Pour nombre d’Algériens, elle symbolise le détournement de l’argent public par le chef de l’Etat déchu et ses proches, mais aussi la mégalomanie de celui qui, après 20 ans de règne, se sera désespérément accroché au pouvoir malgré l’âge et la maladie.

Et, plus globalement, tout un « système » désormais rejeté massivement dans la rue depuis le 22 février.

« Cette mosquée montre juste que ce sont tous des voleurs », assène Fella, 52 ans, très impliquée dans le mouvement de contestation.

Pour elle, comme pour de nombreux observateurs, Abdelaziz Bouteflika a « voulu faire de la concurrence » à la grande mosquée Hassan II de Casablanca, jusqu’ici la plus grande du continent. En partie érigée sur la mer, elle est la fierté du Maroc, grand rival régional de l’Algérie.
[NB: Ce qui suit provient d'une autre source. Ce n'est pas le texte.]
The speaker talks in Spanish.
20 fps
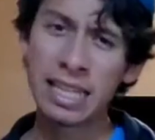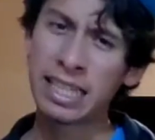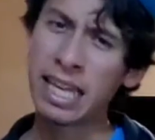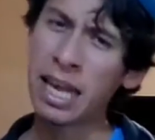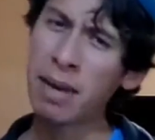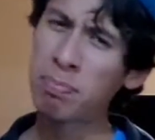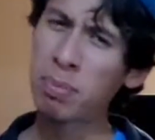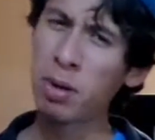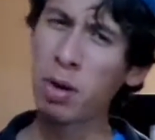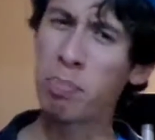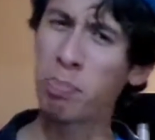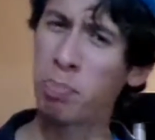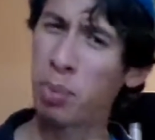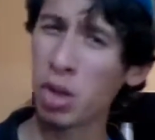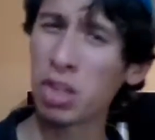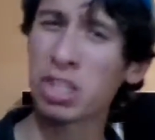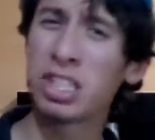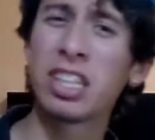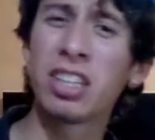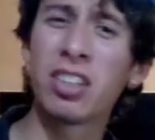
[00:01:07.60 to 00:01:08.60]
¿Qué
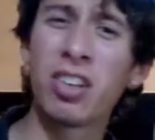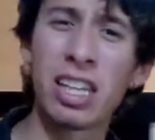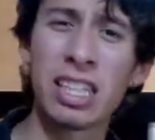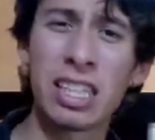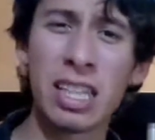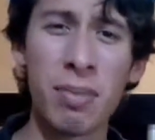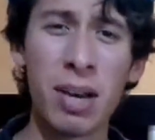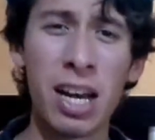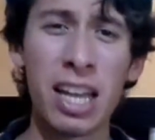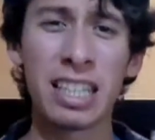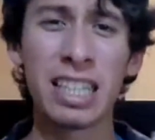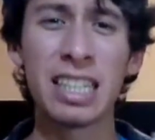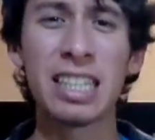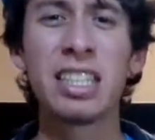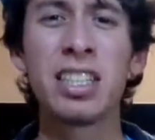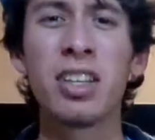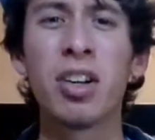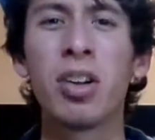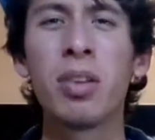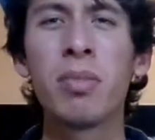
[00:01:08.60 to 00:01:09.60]
propósito les llama la
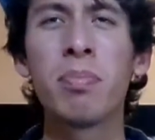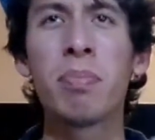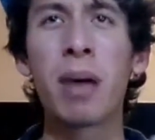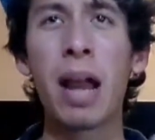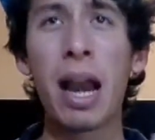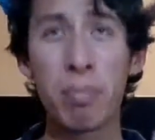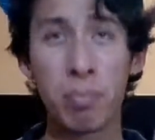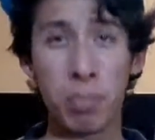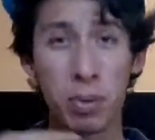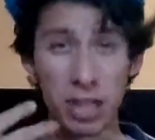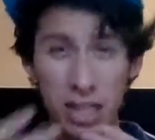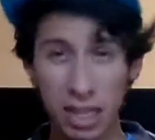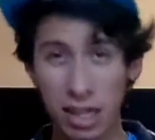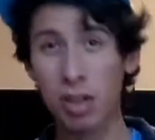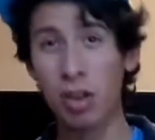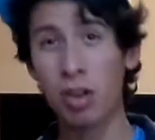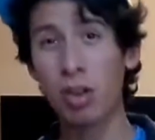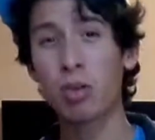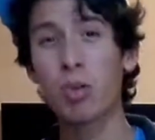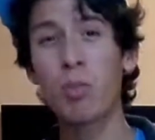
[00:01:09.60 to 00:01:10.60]
atención para
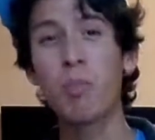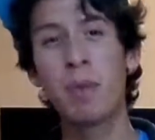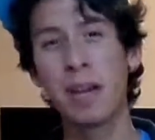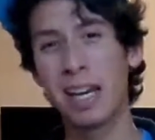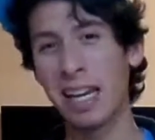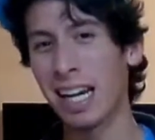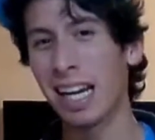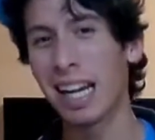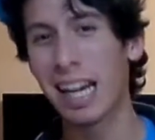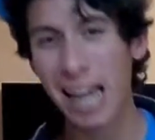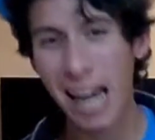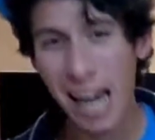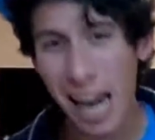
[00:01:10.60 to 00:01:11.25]
poderlo cumplir en el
En Tunisie, un autre autocrate déchu, Zine el Abidine Ben Ali, avait fait construire une somptueuse mosquée sur les hauteurs de Carthage, surnommée la « mosquée Ben Ali ».

« Le pire, c’est qu’on ne peut même pas y entrer! » s’indigne Mourad, près de la « mosquée Bouteflika ». L’accès au monument, gardé par de nombreux policiers, est toujours interdit. De l’extérieur, ne sont visibles que les va-et-vient des ouvriers asiatiques et africains.

A quelques rues de là, Radia, 42 ans, constate en balayant mollement le sol de sa boutique de vêtements: « Bouteflika a fait cette grande mosquée pour lui et désormais, il ne pourra même pas aller prier dedans ».